--- WORK ORDER ---
Take each line below that has "frames" and copy it.

--- LISTED RECORDS ---
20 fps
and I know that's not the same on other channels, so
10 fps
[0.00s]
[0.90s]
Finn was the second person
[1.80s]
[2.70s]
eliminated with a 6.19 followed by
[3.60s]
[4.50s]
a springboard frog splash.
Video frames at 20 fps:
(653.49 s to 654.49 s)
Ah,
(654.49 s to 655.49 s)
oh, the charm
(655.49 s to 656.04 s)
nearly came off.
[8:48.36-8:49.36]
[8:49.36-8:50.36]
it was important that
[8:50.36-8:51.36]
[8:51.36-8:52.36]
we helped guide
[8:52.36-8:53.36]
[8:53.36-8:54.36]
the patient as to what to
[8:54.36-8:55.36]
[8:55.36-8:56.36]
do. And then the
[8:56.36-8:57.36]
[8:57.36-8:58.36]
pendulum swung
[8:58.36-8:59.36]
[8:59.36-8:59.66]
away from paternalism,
---
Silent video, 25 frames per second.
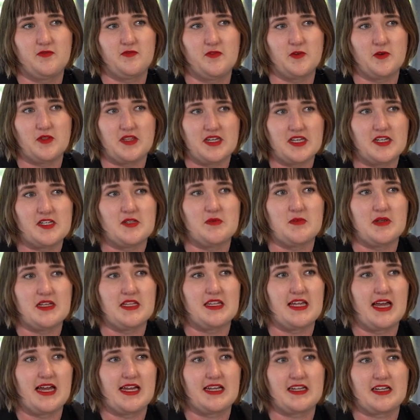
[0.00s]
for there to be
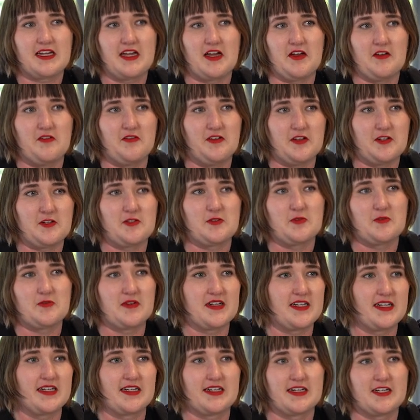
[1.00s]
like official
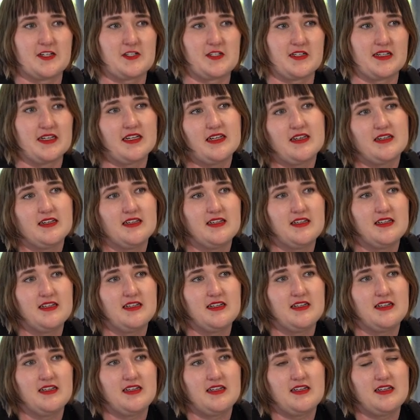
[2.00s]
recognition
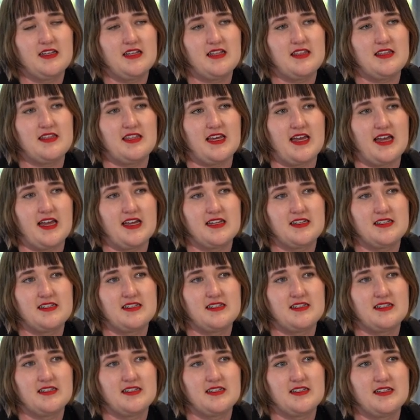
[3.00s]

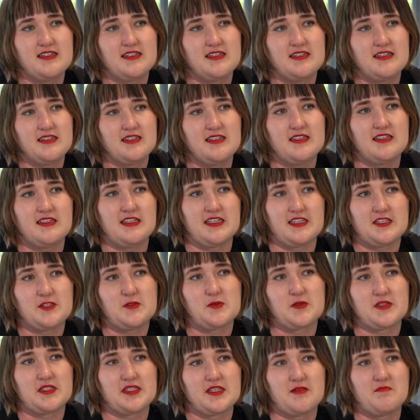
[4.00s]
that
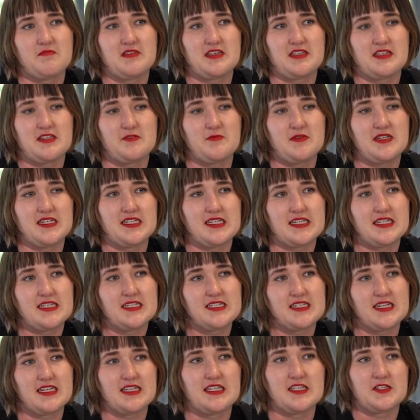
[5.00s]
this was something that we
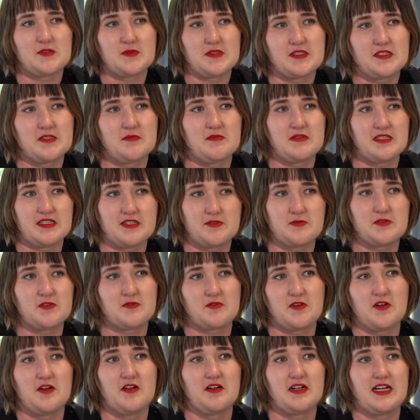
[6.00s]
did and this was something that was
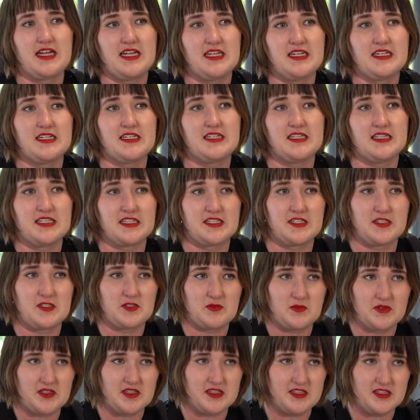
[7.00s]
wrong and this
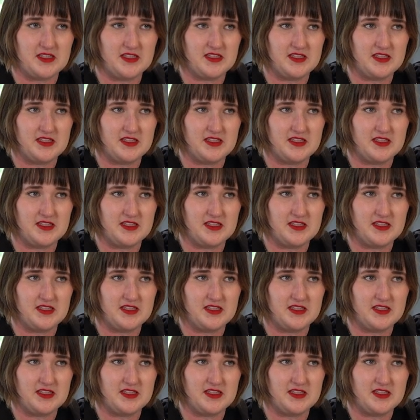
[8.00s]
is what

--- RESPONSE FOR THIS EXERCISE ---
Video frames at 20 fps:
Silent video, 25 frames per second.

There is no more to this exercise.